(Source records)
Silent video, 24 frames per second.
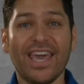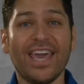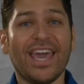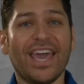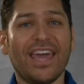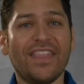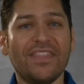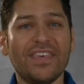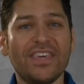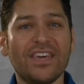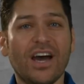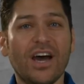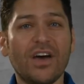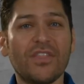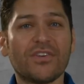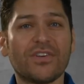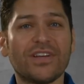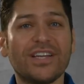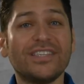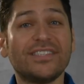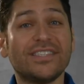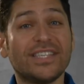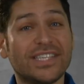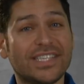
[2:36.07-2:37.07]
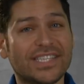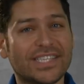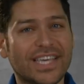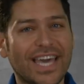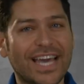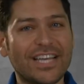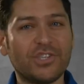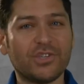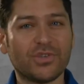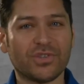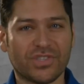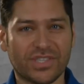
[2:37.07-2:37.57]
and the other is the
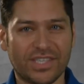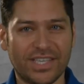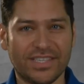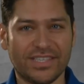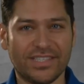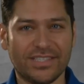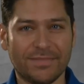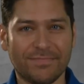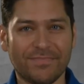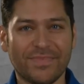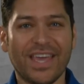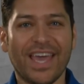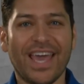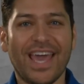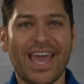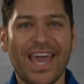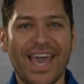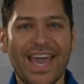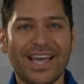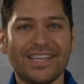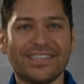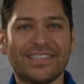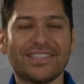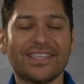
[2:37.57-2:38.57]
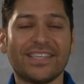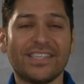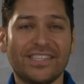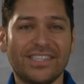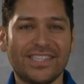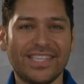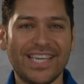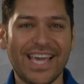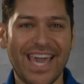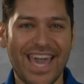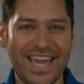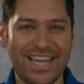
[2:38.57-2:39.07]
schedule system,
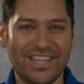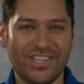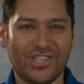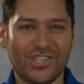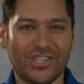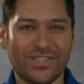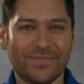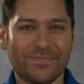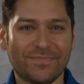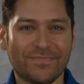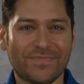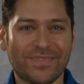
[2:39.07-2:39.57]
SCH.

▸ Task details: Each line from the one with "[2:36.07-2:37.07]" through the final line of the records must be copied exactly, with no pictures and no additional lines.

▸ Response for this exercise:
[2:36.07-2:37.07]
[2:37.07-2:37.57]
and the other is the
[2:37.57-2:38.57]
[2:38.57-2:39.07]
schedule system,
[2:39.07-2:39.57]
SCH.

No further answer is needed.